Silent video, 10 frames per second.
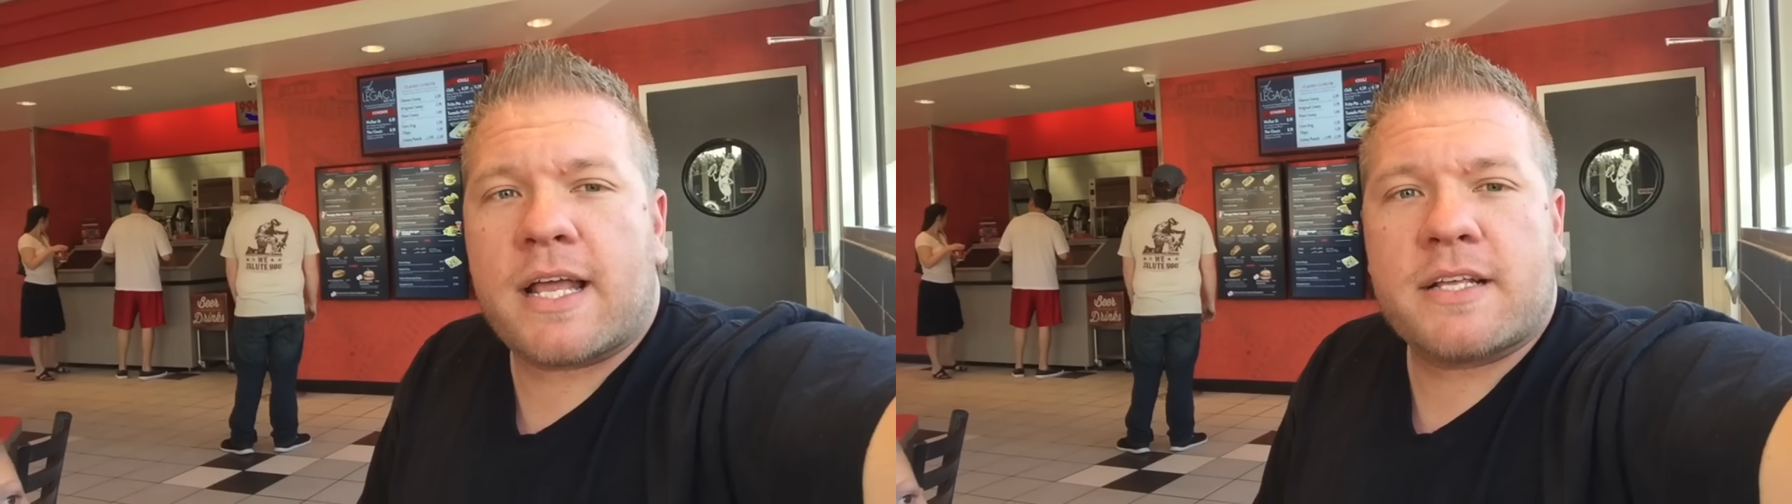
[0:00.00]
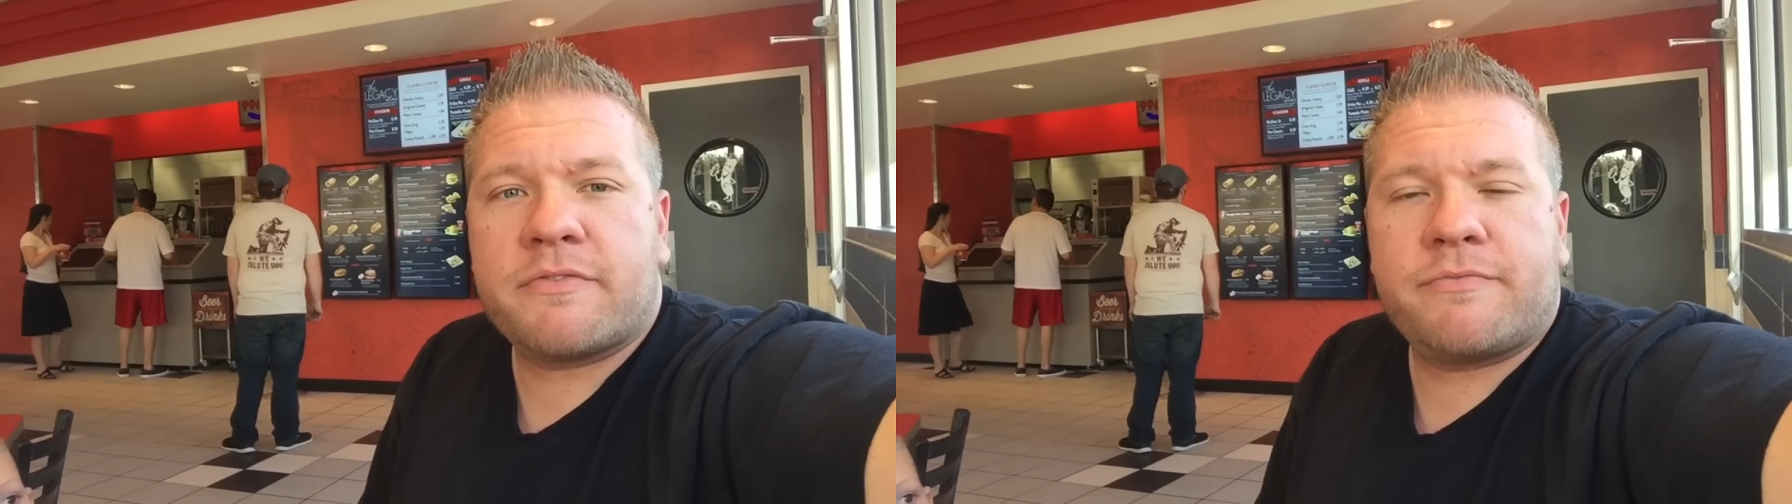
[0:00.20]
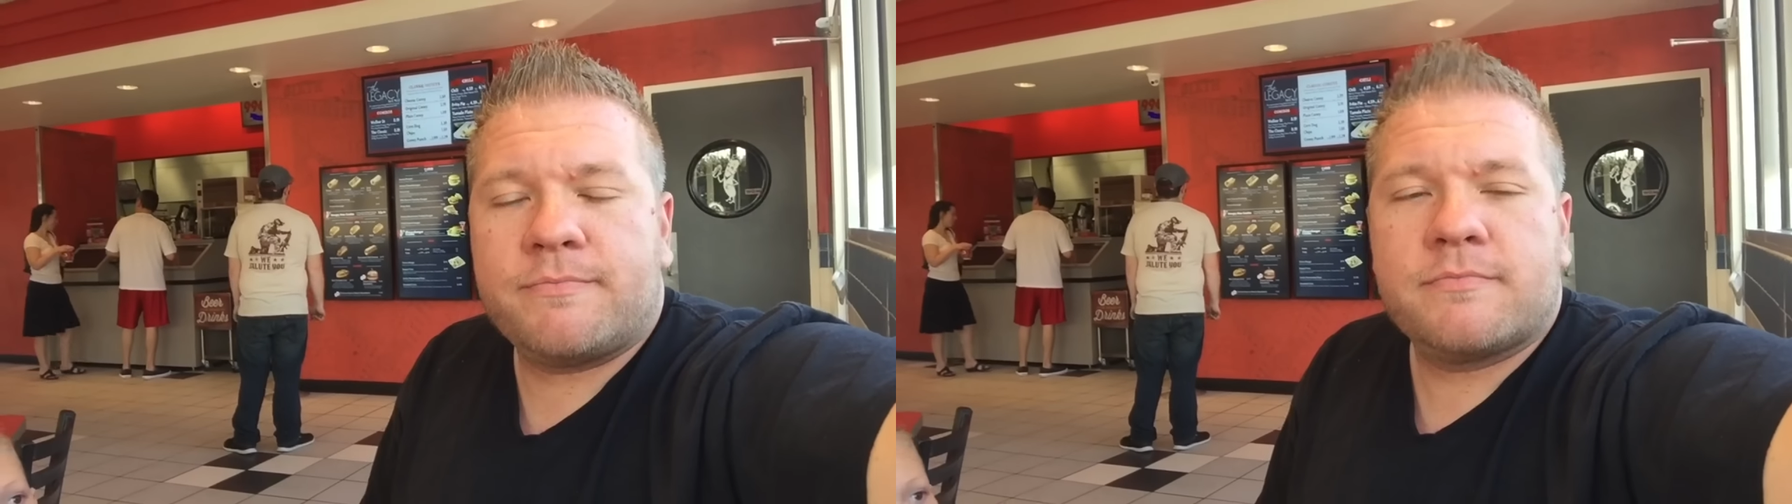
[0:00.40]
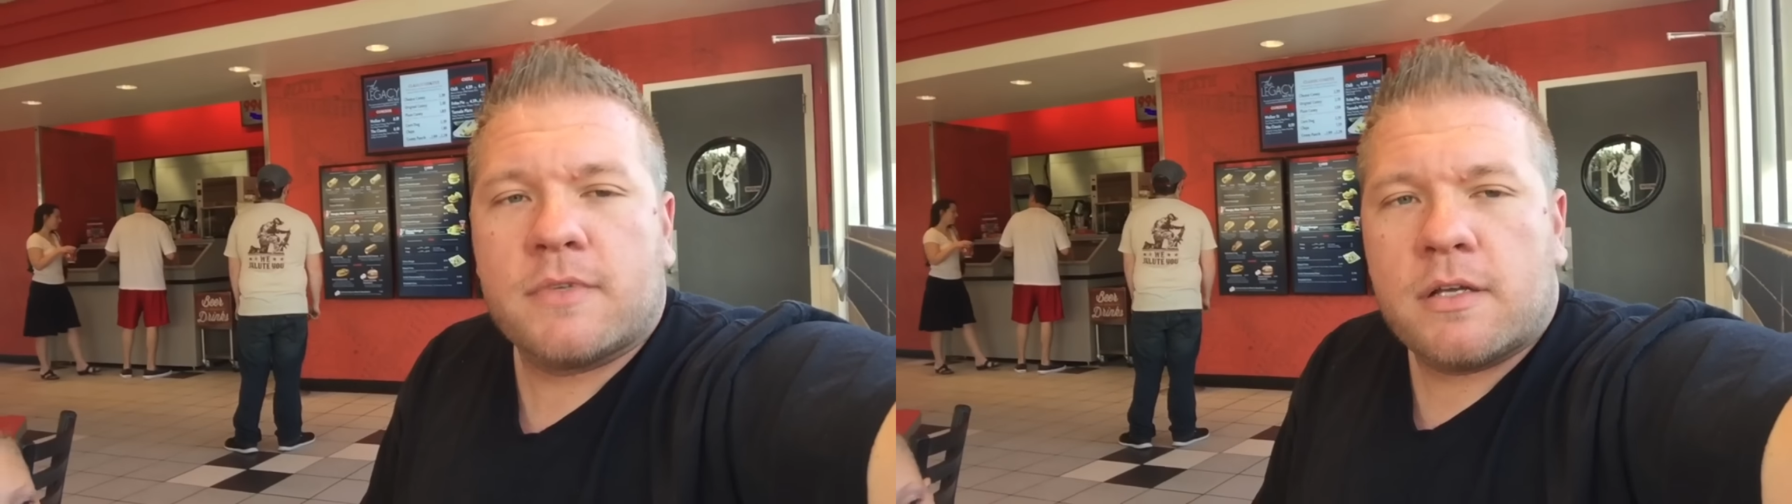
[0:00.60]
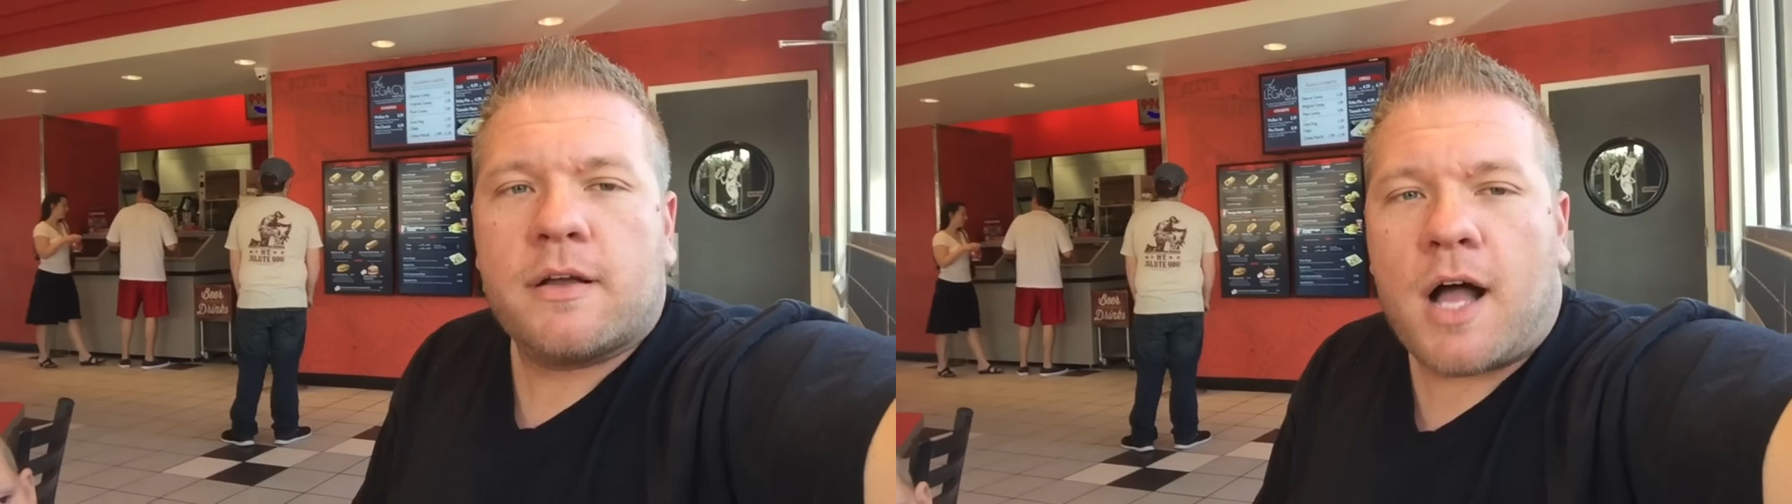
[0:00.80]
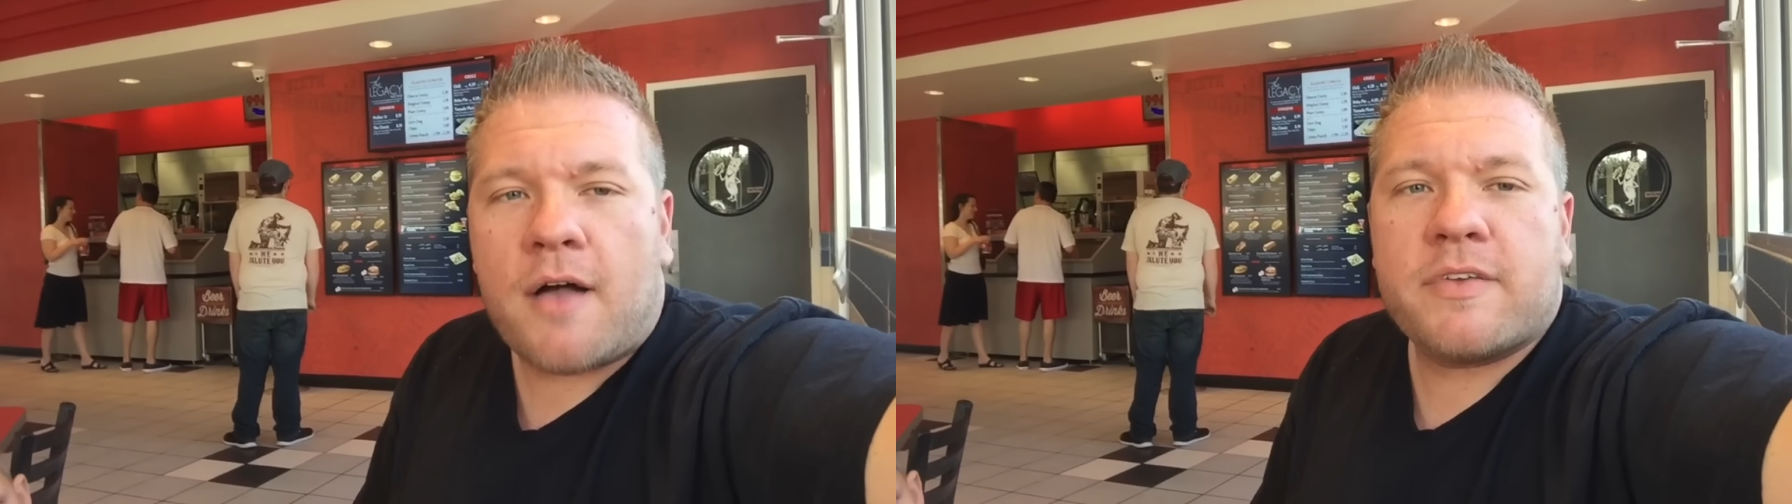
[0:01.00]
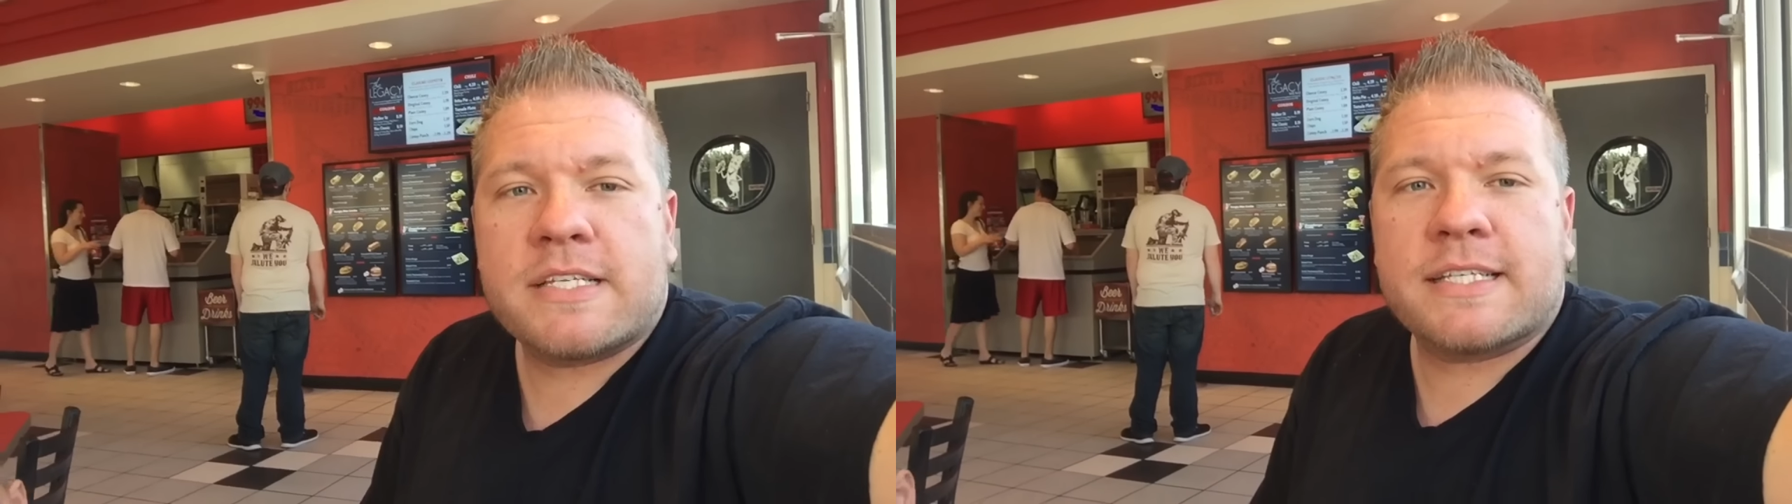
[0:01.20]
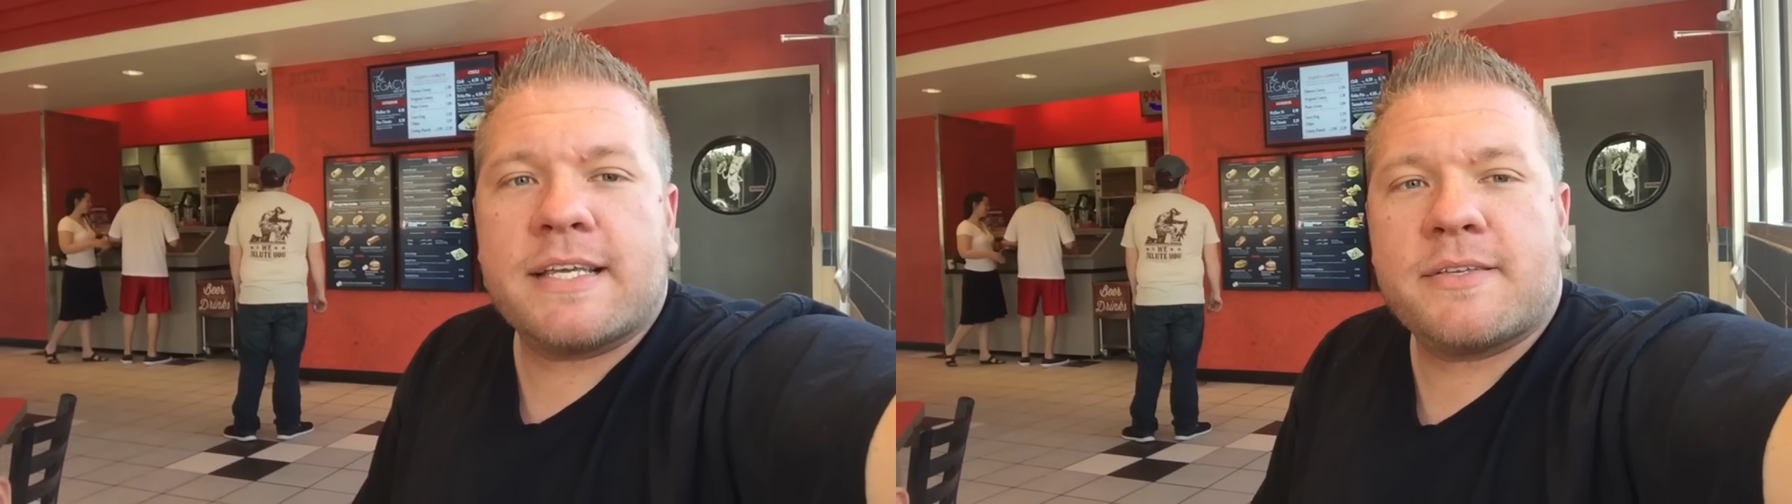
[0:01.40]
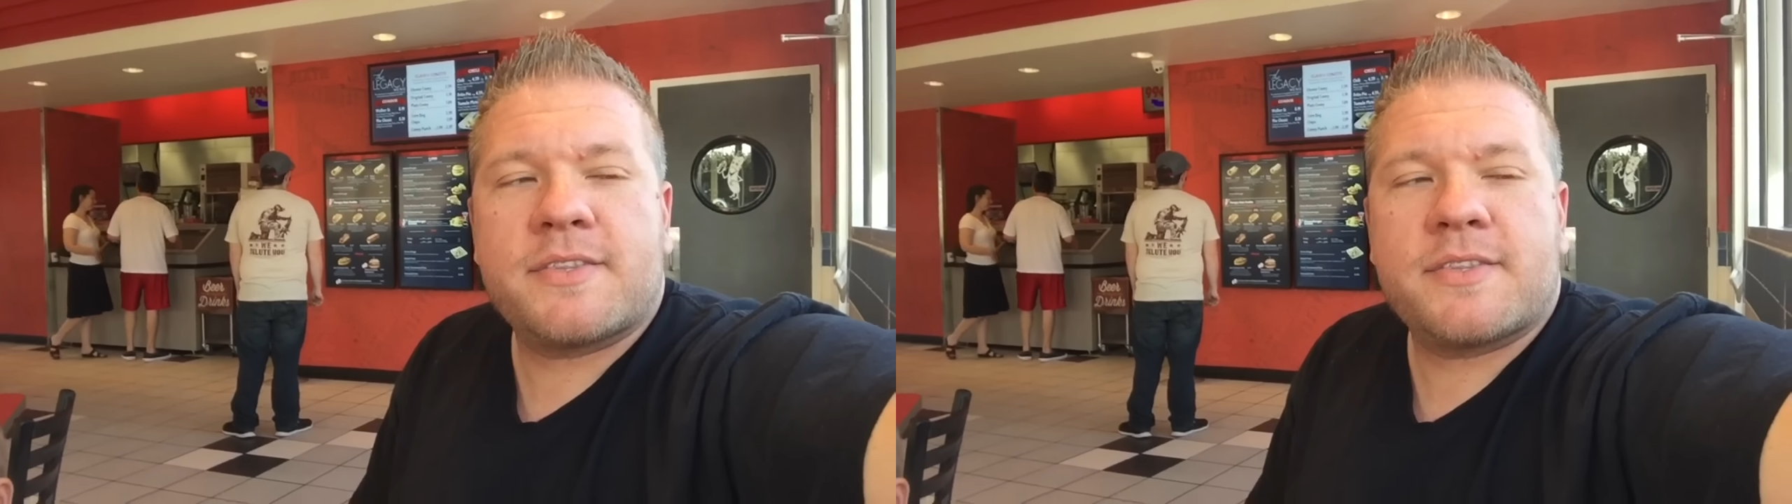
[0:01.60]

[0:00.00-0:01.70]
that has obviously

□ □ □ □ □ □ □

> **ACTIVITY**
When you repeat the lines above, keep them exact and leave out each image they contain.

> **SOLUTION**
Silent video, 10 frames per second.
[0:00.00]
[0:00.20]
[0:00.40]
[0:00.60]
[0:00.80]
[0:01.00]
[0:01.20]
[0:01.40]
[0:01.60]

[0:00.00-0:01.70]
that has obviously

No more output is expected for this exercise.